━━ DATA FOR REVIEW ━━

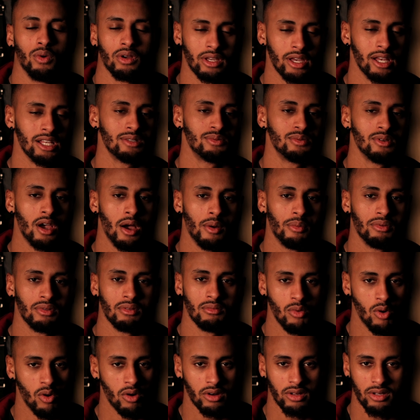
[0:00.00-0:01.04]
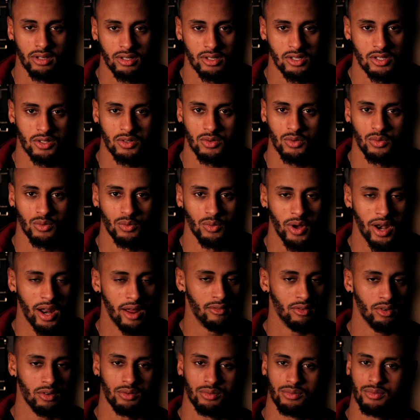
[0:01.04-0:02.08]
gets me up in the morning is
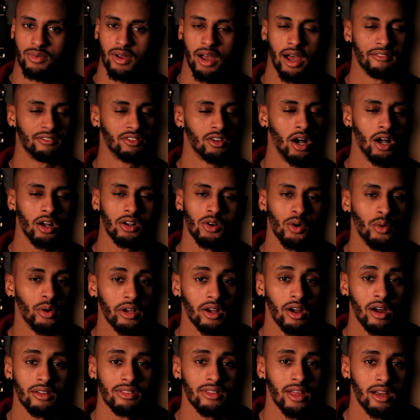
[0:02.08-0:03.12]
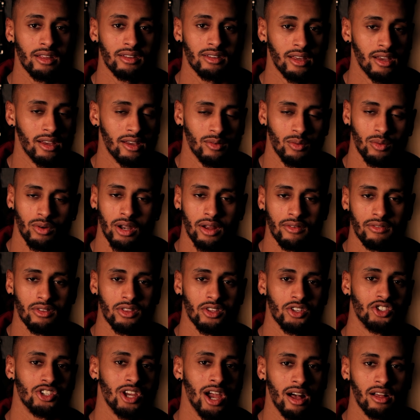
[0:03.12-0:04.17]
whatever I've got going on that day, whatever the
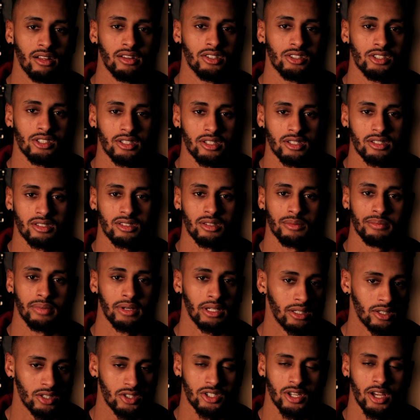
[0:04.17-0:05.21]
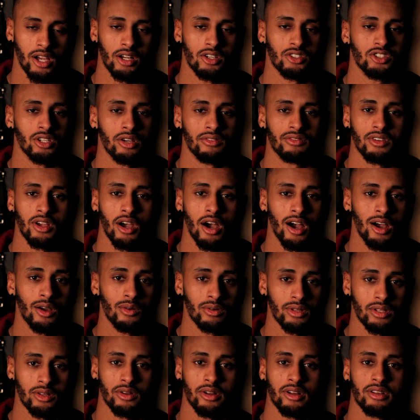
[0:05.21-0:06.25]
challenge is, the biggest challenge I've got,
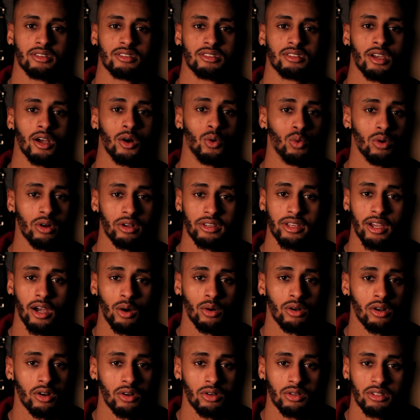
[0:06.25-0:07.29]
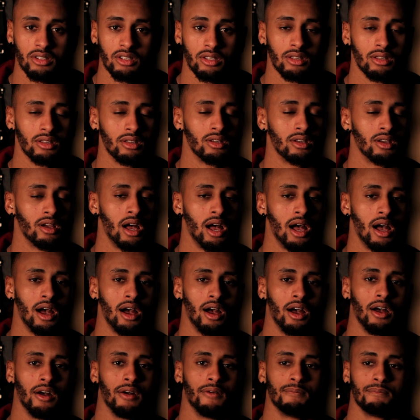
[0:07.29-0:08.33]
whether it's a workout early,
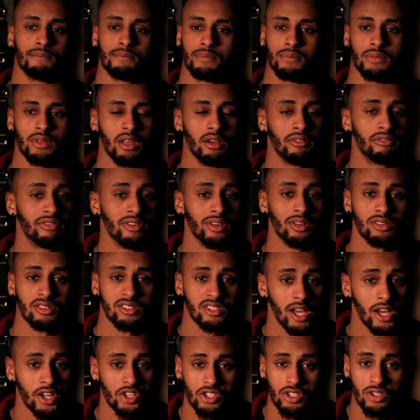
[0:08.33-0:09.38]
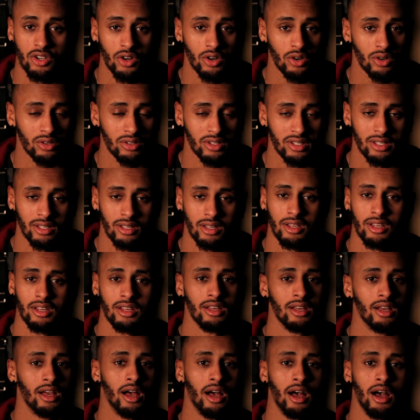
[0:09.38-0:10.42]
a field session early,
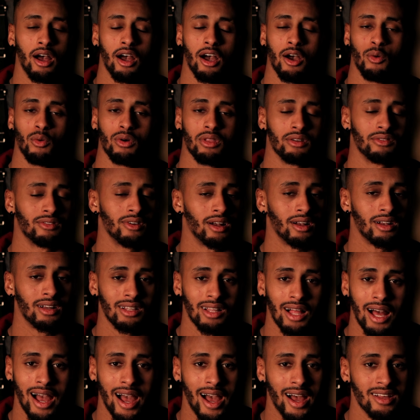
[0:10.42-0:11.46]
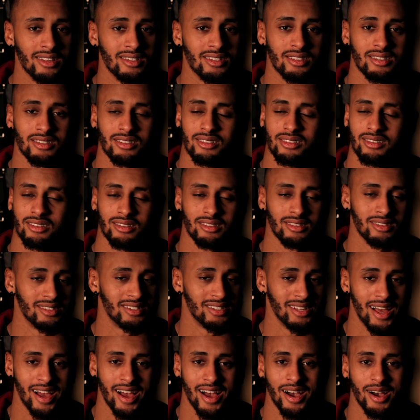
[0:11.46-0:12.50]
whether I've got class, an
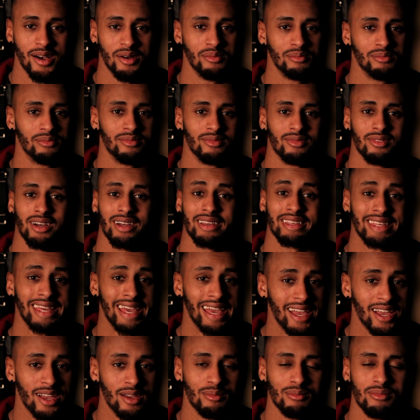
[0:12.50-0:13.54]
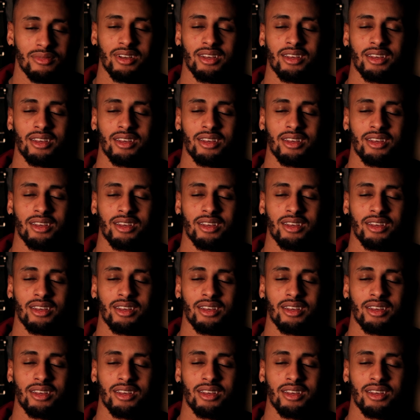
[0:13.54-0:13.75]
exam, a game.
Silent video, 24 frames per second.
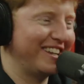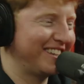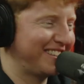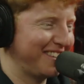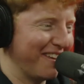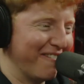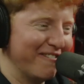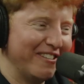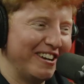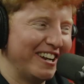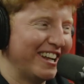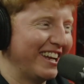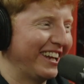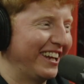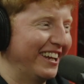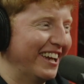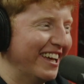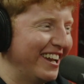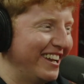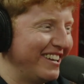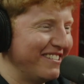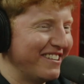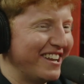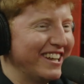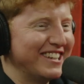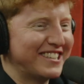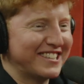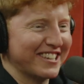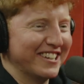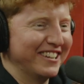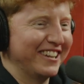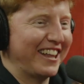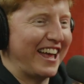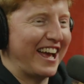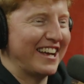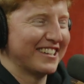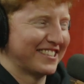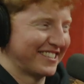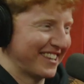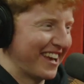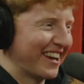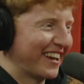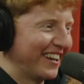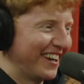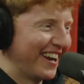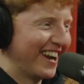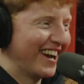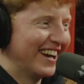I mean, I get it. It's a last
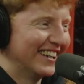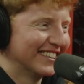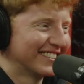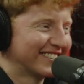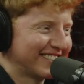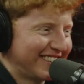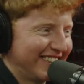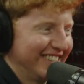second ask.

━━━

__WHAT IS BEING ASKED__. Retype the listing exactly. Skip every picture.

__RESPONSE TO THIS TASK__.
[0:00.00-0:01.04]
[0:01.04-0:02.08]
gets me up in the morning is
[0:02.08-0:03.12]
[0:03.12-0:04.17]
whatever I've got going on that day, whatever the
[0:04.17-0:05.21]
[0:05.21-0:06.25]
challenge is, the biggest challenge I've got,
[0:06.25-0:07.29]
[0:07.29-0:08.33]
whether it's a workout early,
[0:08.33-0:09.38]
[0:09.38-0:10.42]
a field session early,
[0:10.42-0:11.46]
[0:11.46-0:12.50]
whether I've got class, an
[0:12.50-0:13.54]
[0:13.54-0:13.75]
exam, a game.
Silent video, 24 frames per second.
I mean, I get it. It's a last
second ask.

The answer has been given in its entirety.